If any record holds an image, omit the image and print the rest exactly.

_____

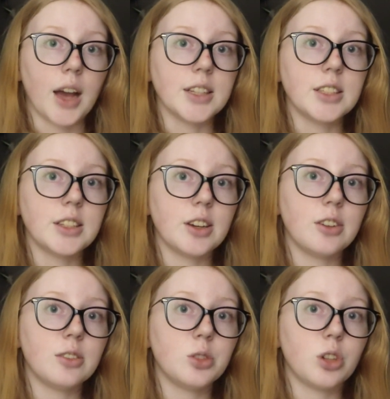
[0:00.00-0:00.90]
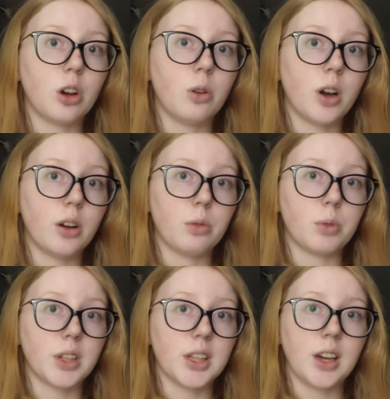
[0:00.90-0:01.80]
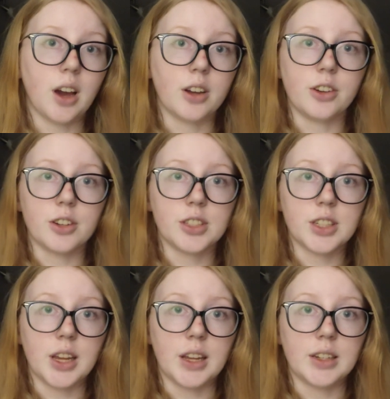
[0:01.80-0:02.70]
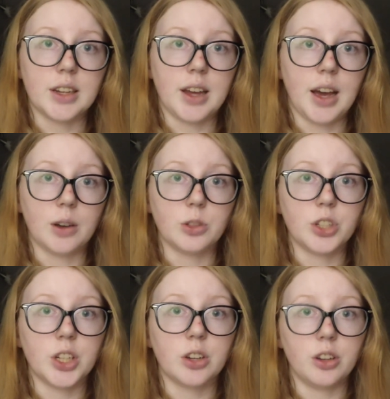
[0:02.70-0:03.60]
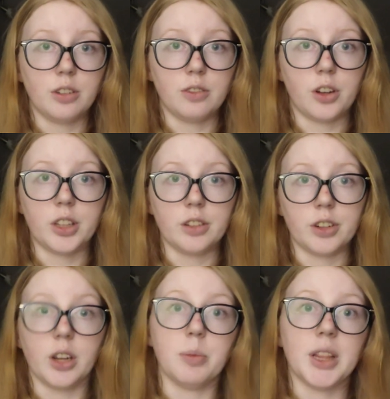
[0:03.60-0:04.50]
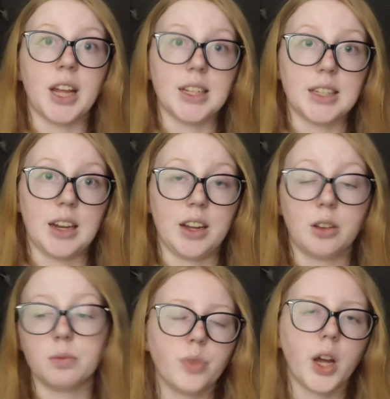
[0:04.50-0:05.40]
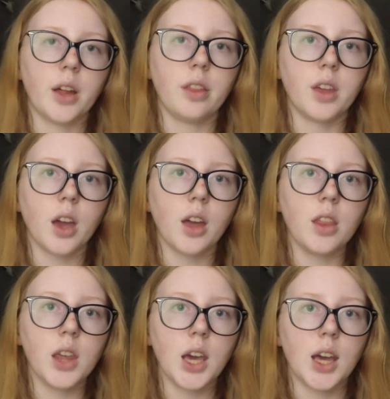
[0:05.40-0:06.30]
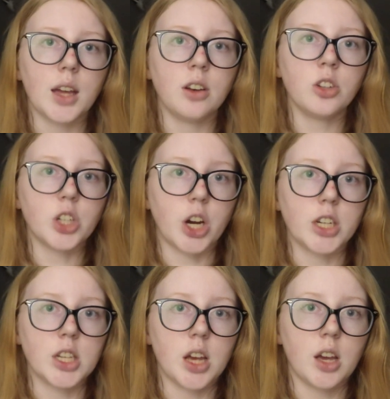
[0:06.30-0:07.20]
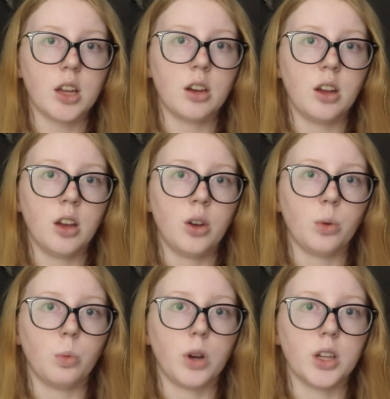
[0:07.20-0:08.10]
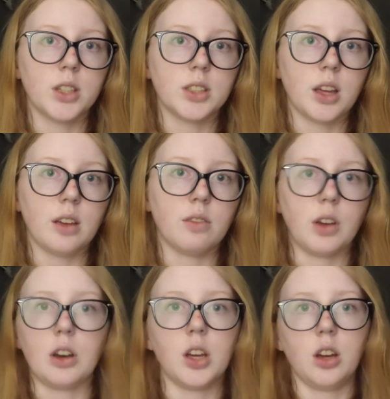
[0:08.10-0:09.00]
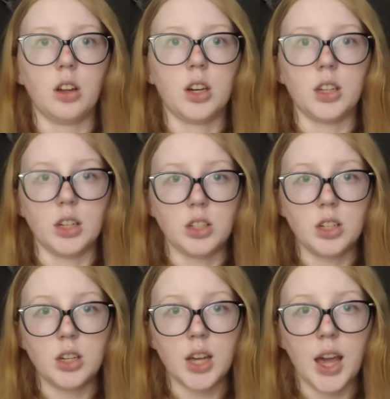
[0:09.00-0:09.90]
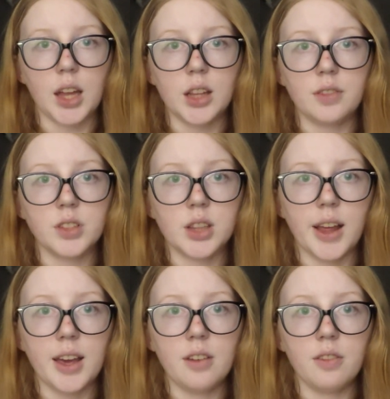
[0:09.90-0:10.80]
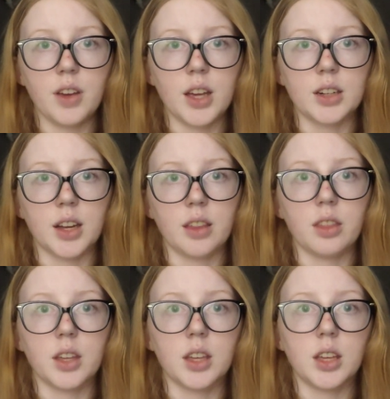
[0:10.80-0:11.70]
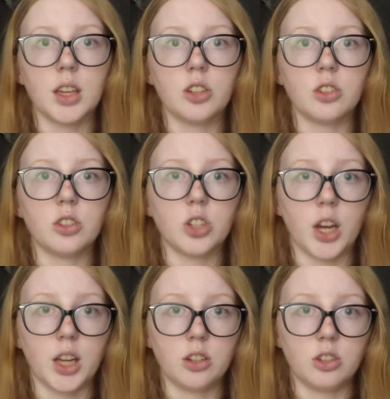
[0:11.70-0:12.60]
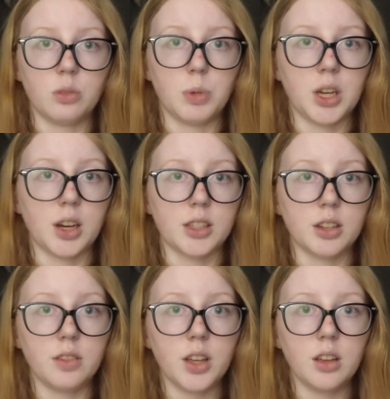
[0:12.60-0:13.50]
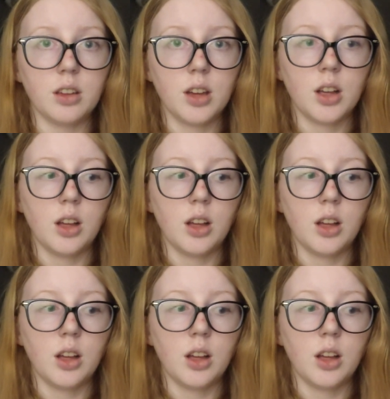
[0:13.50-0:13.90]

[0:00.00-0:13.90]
I still don't really understand how she could have fallen for him in that setting. I think in the end, Shahrazad was a very good addition to Caliph's life, and I think he changed because of it.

_____

REPLY =
[0:00.00-0:00.90]
[0:00.90-0:01.80]
[0:01.80-0:02.70]
[0:02.70-0:03.60]
[0:03.60-0:04.50]
[0:04.50-0:05.40]
[0:05.40-0:06.30]
[0:06.30-0:07.20]
[0:07.20-0:08.10]
[0:08.10-0:09.00]
[0:09.00-0:09.90]
[0:09.90-0:10.80]
[0:10.80-0:11.70]
[0:11.70-0:12.60]
[0:12.60-0:13.50]
[0:13.50-0:13.90]

[0:00.00-0:13.90]
I still don't really understand how she could have fallen for him in that setting. I think in the end, Shahrazad was a very good addition to Caliph's life, and I think he changed because of it.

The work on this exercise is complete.